TASK STATEMENT: Quote the entries in full, character for character, without their images.

DATASET EXCERPTS:
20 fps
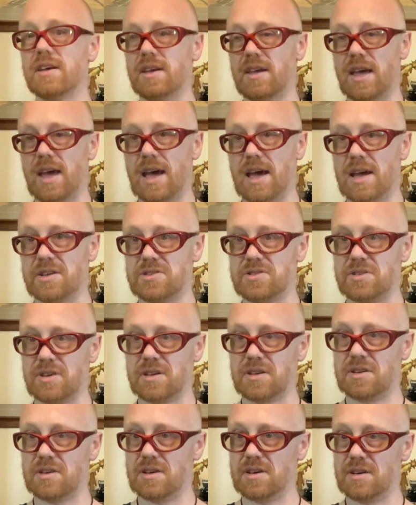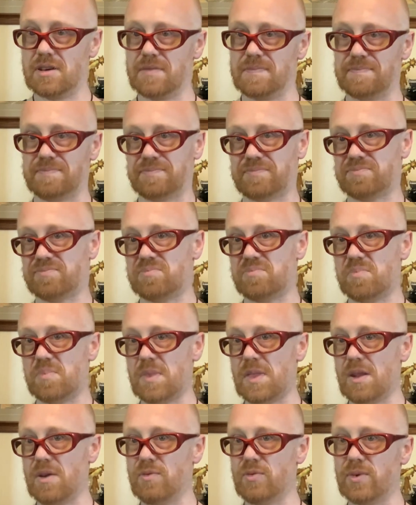as like
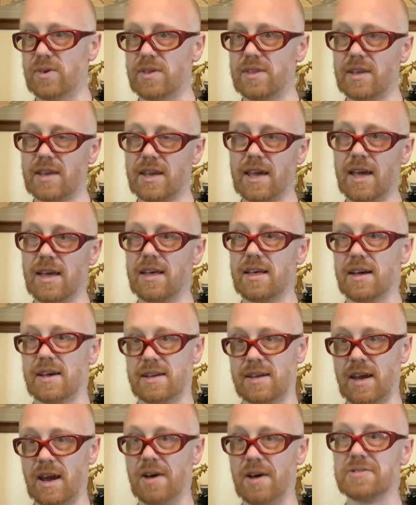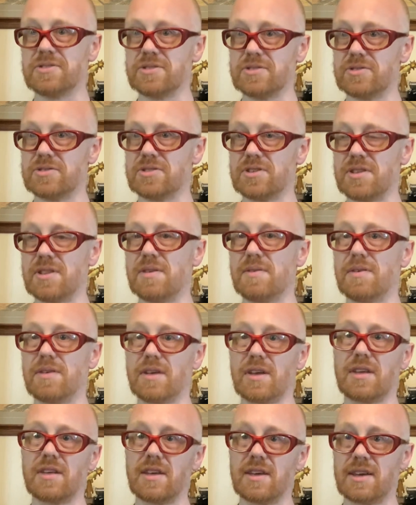one of the counselors in
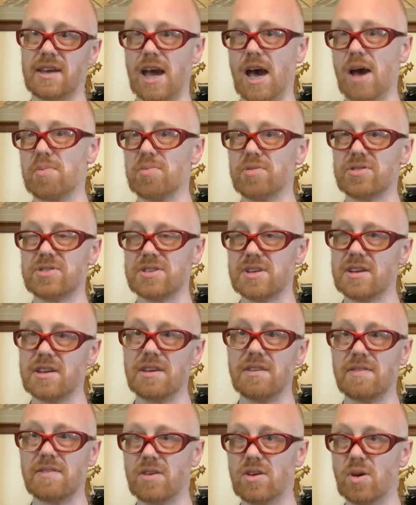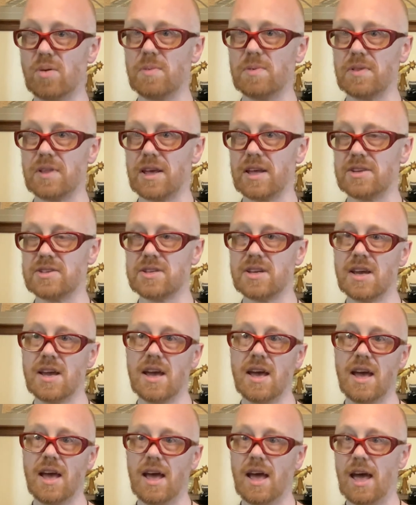the capital city of the human lands,
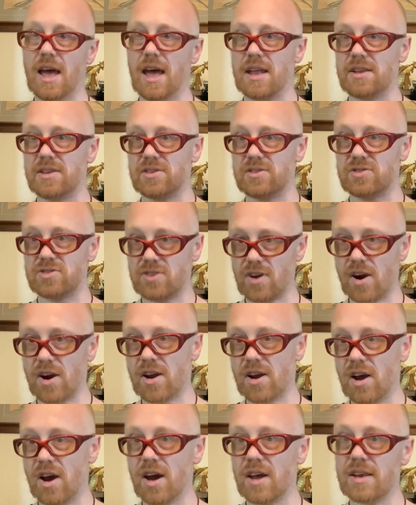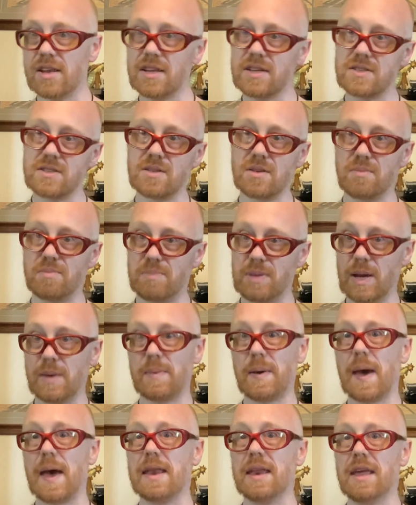and Zargon is the big
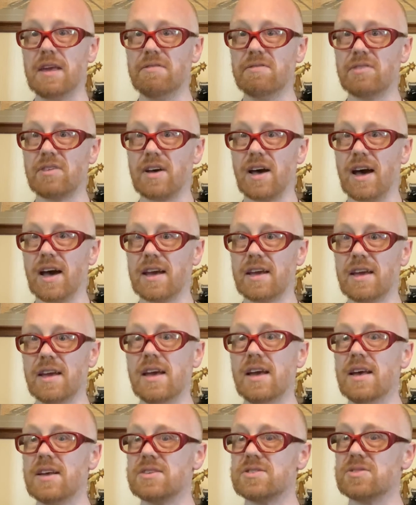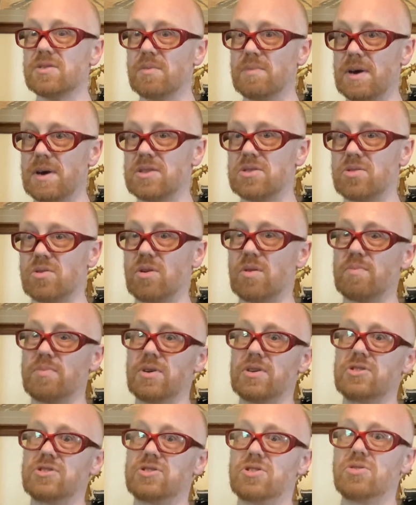bad evil guy. So Mentor
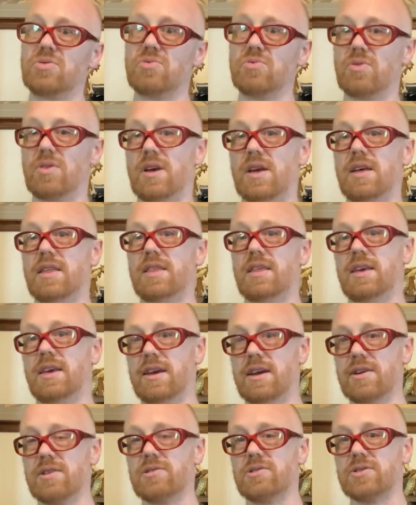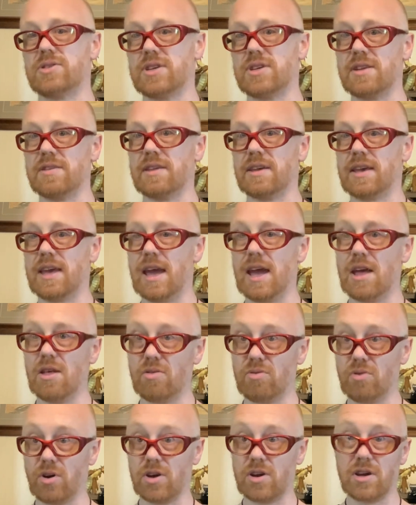brings you the heroes in like, hey,
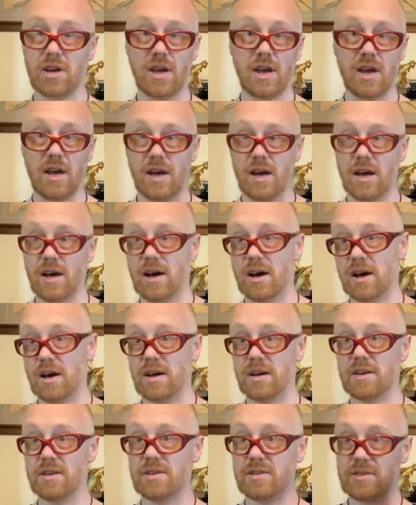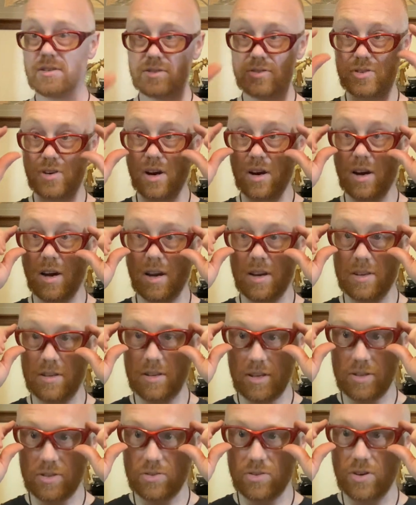look, Zargon
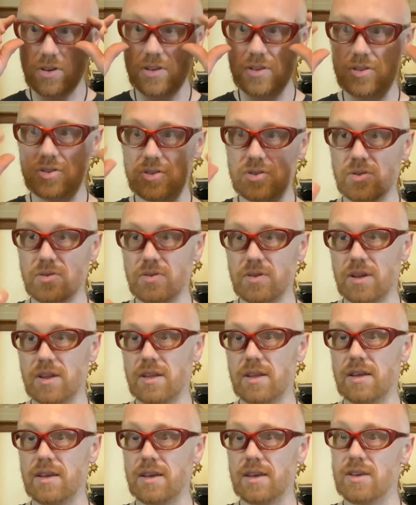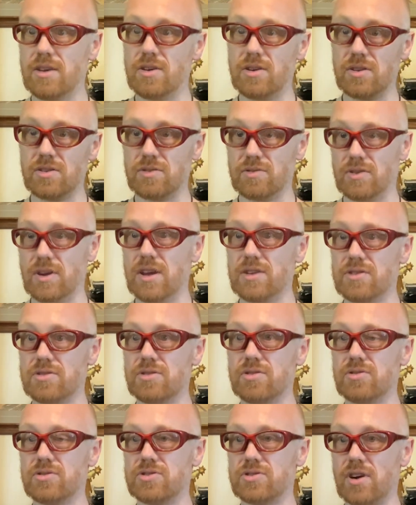is looking to. You can
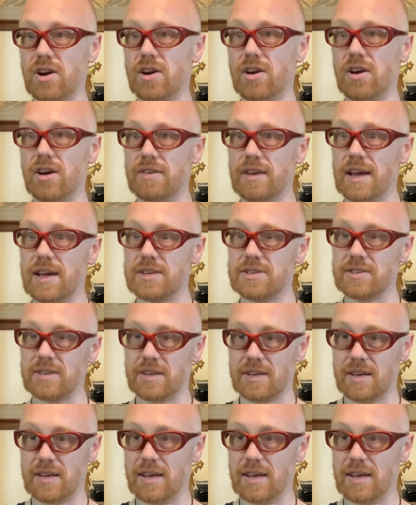introduce Zargon as like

OUTPUT:
20 fps
as like
one of the counselors in
the capital city of the human lands,
and Zargon is the big
bad evil guy. So Mentor
brings you the heroes in like, hey,
look, Zargon
is looking to. You can
introduce Zargon as like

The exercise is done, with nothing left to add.